- To do -
Copy every entry below exactly as it appears, leaving out the images.

┌─ Provided data

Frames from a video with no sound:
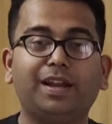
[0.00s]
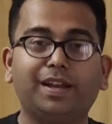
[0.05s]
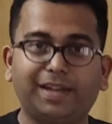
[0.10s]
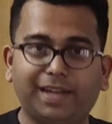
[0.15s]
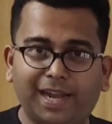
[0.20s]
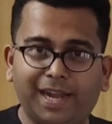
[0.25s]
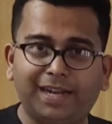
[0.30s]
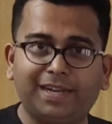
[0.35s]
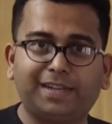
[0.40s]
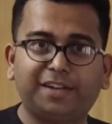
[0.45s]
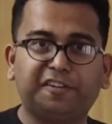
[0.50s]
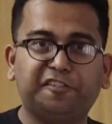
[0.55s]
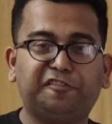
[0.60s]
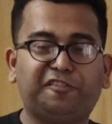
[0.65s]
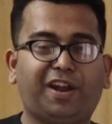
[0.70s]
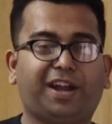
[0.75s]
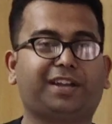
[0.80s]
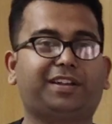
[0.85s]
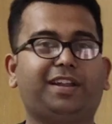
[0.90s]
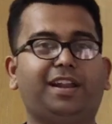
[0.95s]
Net
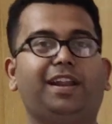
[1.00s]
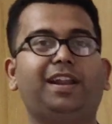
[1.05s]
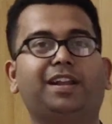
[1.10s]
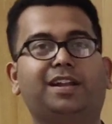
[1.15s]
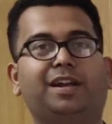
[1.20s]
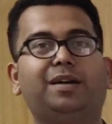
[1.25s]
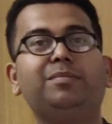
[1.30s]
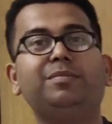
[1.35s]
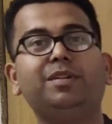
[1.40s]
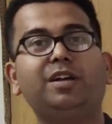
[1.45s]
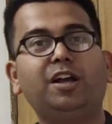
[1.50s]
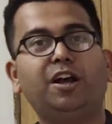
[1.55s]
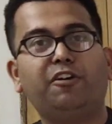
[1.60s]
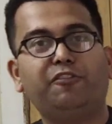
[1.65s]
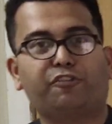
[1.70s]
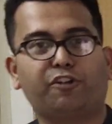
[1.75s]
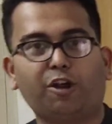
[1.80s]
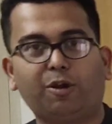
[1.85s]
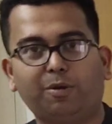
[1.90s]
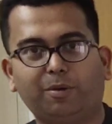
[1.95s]
factor income
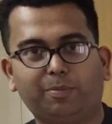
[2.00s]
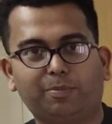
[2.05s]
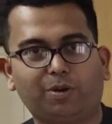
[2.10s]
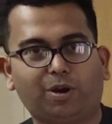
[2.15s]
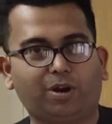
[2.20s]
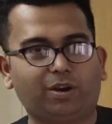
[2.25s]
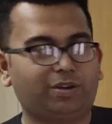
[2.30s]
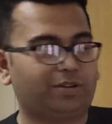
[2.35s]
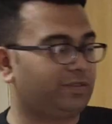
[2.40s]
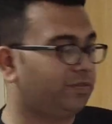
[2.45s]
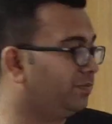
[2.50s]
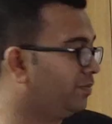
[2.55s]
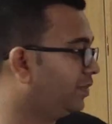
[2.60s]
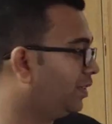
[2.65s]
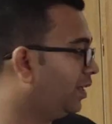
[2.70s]
from abroad.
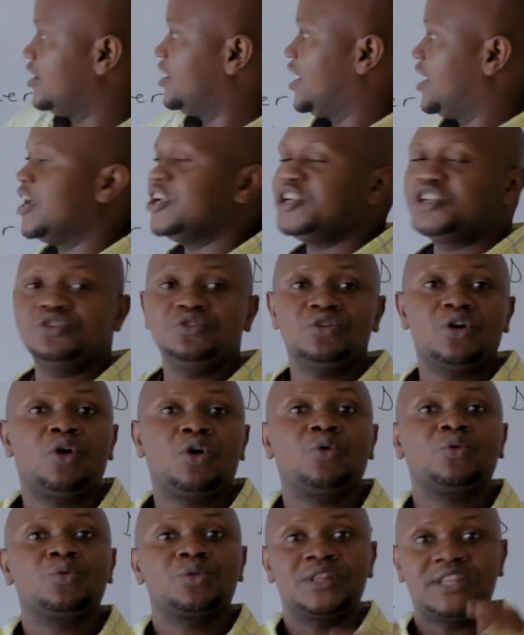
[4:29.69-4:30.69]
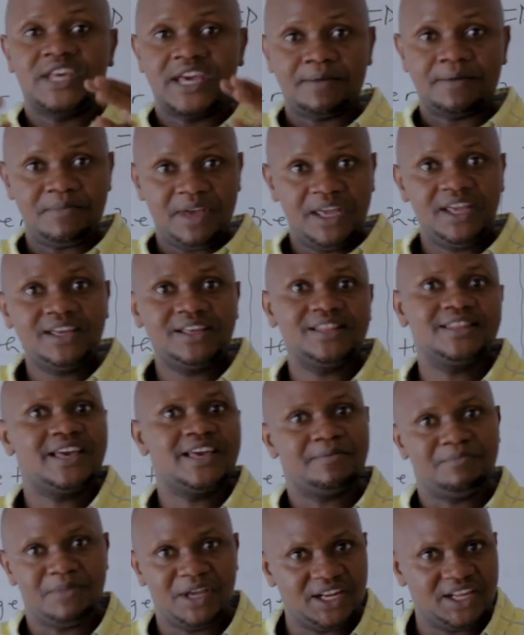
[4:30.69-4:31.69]
and you know their
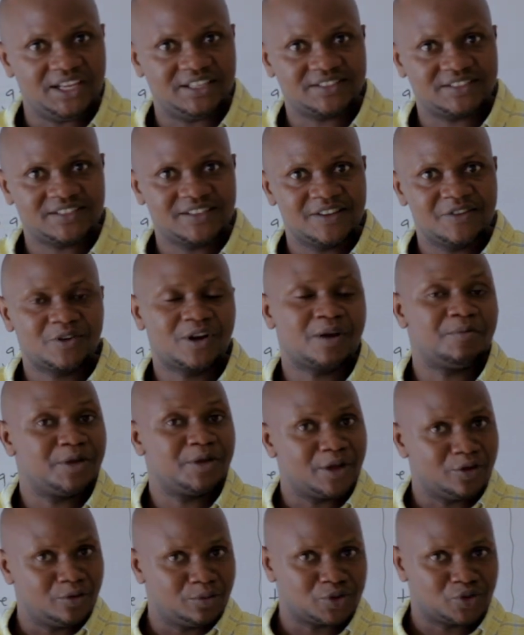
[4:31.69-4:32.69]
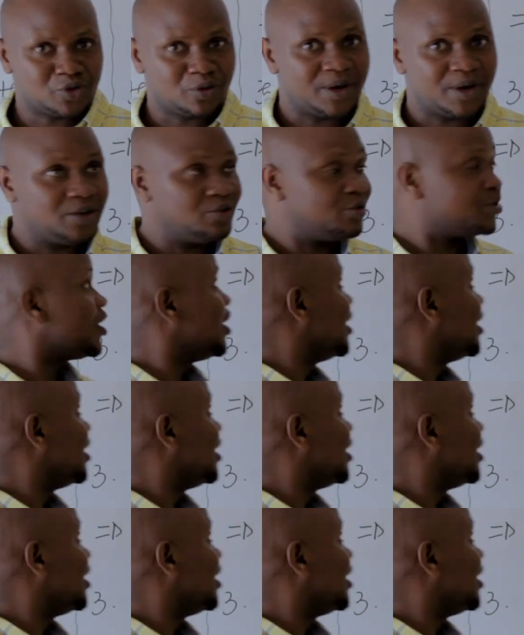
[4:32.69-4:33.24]
meanings. Kamenya n'ubusobanuro.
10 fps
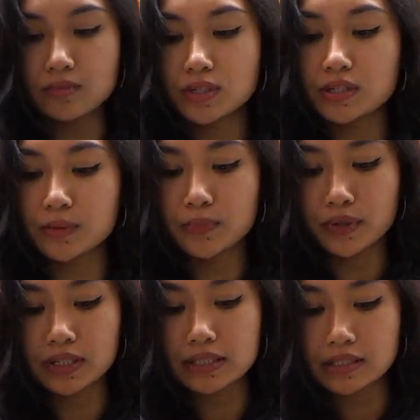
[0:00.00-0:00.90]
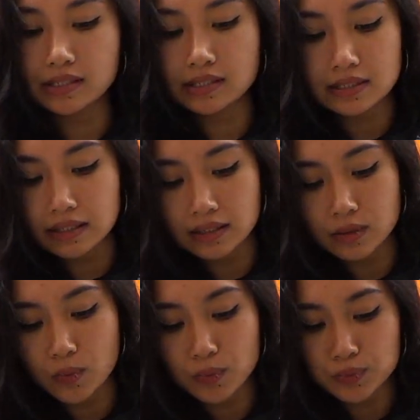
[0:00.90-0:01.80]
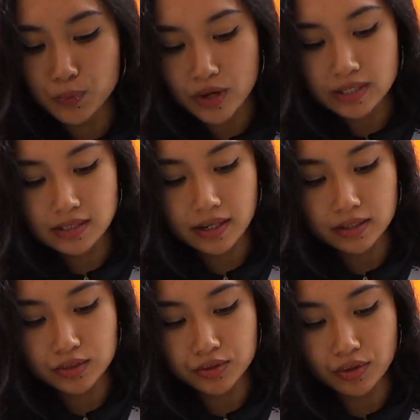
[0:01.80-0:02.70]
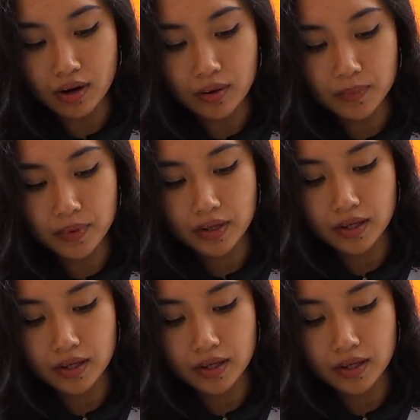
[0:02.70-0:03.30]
I'm just going to put just one tiny drop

└─

- Expected output -
Frames from a video with no sound:
[0.00s]
[0.05s]
[0.10s]
[0.15s]
[0.20s]
[0.25s]
[0.30s]
[0.35s]
[0.40s]
[0.45s]
[0.50s]
[0.55s]
[0.60s]
[0.65s]
[0.70s]
[0.75s]
[0.80s]
[0.85s]
[0.90s]
[0.95s]
Net
[1.00s]
[1.05s]
[1.10s]
[1.15s]
[1.20s]
[1.25s]
[1.30s]
[1.35s]
[1.40s]
[1.45s]
[1.50s]
[1.55s]
[1.60s]
[1.65s]
[1.70s]
[1.75s]
[1.80s]
[1.85s]
[1.90s]
[1.95s]
factor income
[2.00s]
[2.05s]
[2.10s]
[2.15s]
[2.20s]
[2.25s]
[2.30s]
[2.35s]
[2.40s]
[2.45s]
[2.50s]
[2.55s]
[2.60s]
[2.65s]
[2.70s]
from abroad.
[4:29.69-4:30.69]
[4:30.69-4:31.69]
and you know their
[4:31.69-4:32.69]
[4:32.69-4:33.24]
meanings. Kamenya n'ubusobanuro.
10 fps
[0:00.00-0:00.90]
[0:00.90-0:01.80]
[0:01.80-0:02.70]
[0:02.70-0:03.30]
I'm just going to put just one tiny drop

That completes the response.